Die Lion Rolle kenne ich nicht, aber die Ruten von der Marke sahen im Laden schon erschreckend schlecht aus, also sage ich frei Schnauze das die nicht gut genug fürs UL angeln ist.


----------



## Seatrout (14. Februar 2021)

Wurde was aus der daiwa lt serie nehmen, je nach Geldbeutel.
Ich würde aber auf ne 1000er gehen, passt einfach besser zu ner UL und sowohl am bach als auch am forellensee kommt es mit UL nicht auf wurfweite an.
Wichtiger ist ne vernünftige schnur


----------



## Michael.S (14. Februar 2021)

Nach Nummern darf mann gar nicht so gehen , ich habe zwei fürs UL Angeln , links eine 1000er Stradic und rechts eine 2000er Cardiff , wie mann sieht beide gleich von der Größe die Cardiff läuft etwas besser als die Stradic


----------



## Andal (14. Februar 2021)

Ich fische jetzt auch nicht grad mit einer 5000er Rolle auf Forellen, aber warum es immer butzerlklein sein muss, werde ich nie verstehen. Ist doch relativ sinnfrei, eine Rolle zu fischen, die schon bei einem Portionsfisch in die Vollen gehen muss!?

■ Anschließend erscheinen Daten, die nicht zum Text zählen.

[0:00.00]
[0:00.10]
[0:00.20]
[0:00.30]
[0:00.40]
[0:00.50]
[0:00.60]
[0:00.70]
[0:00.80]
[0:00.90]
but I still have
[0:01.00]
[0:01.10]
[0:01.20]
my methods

Auch, b.z.w. gerade am Forellenbach fühle ich mich mit einer Abu Revo SX 30 nicht overdressed. Es besteht ja immer die Chance, dass ausgerechnet in dem Bach die Mother of all Brooktrouts wohnt.


----------



## Aalbubi (14. Februar 2021)

Schade das die Spulenkopfgröße nicht einheitlich ist.

Welche Stradic hast du denn? Wenn es diese schwarze Stradic ci4 ist, dann ist alles in Butter und du brauchst vermutlich keine neue Rolle. Falls du ne andere UL Rute hast, kannst du ja Mal einfach deine Stradic dran schrauben und gucken wie es dir gefällt. Selber entscheiden ist immernoch am besten.

Was für ein Budget hast du eigentlich?

Viele Rollen ab 60 Euro sind wirklich UL tauglich (Daiwa Regal 1000 lt mit 0,06j braid x8 , Daiwa Fuego 2500 LT mit 0,14 daiwa TD Line mono, Okuma Epixor Xt 20 mit 1,8kg daiwa prorex ul Schnur welche super dünn ist).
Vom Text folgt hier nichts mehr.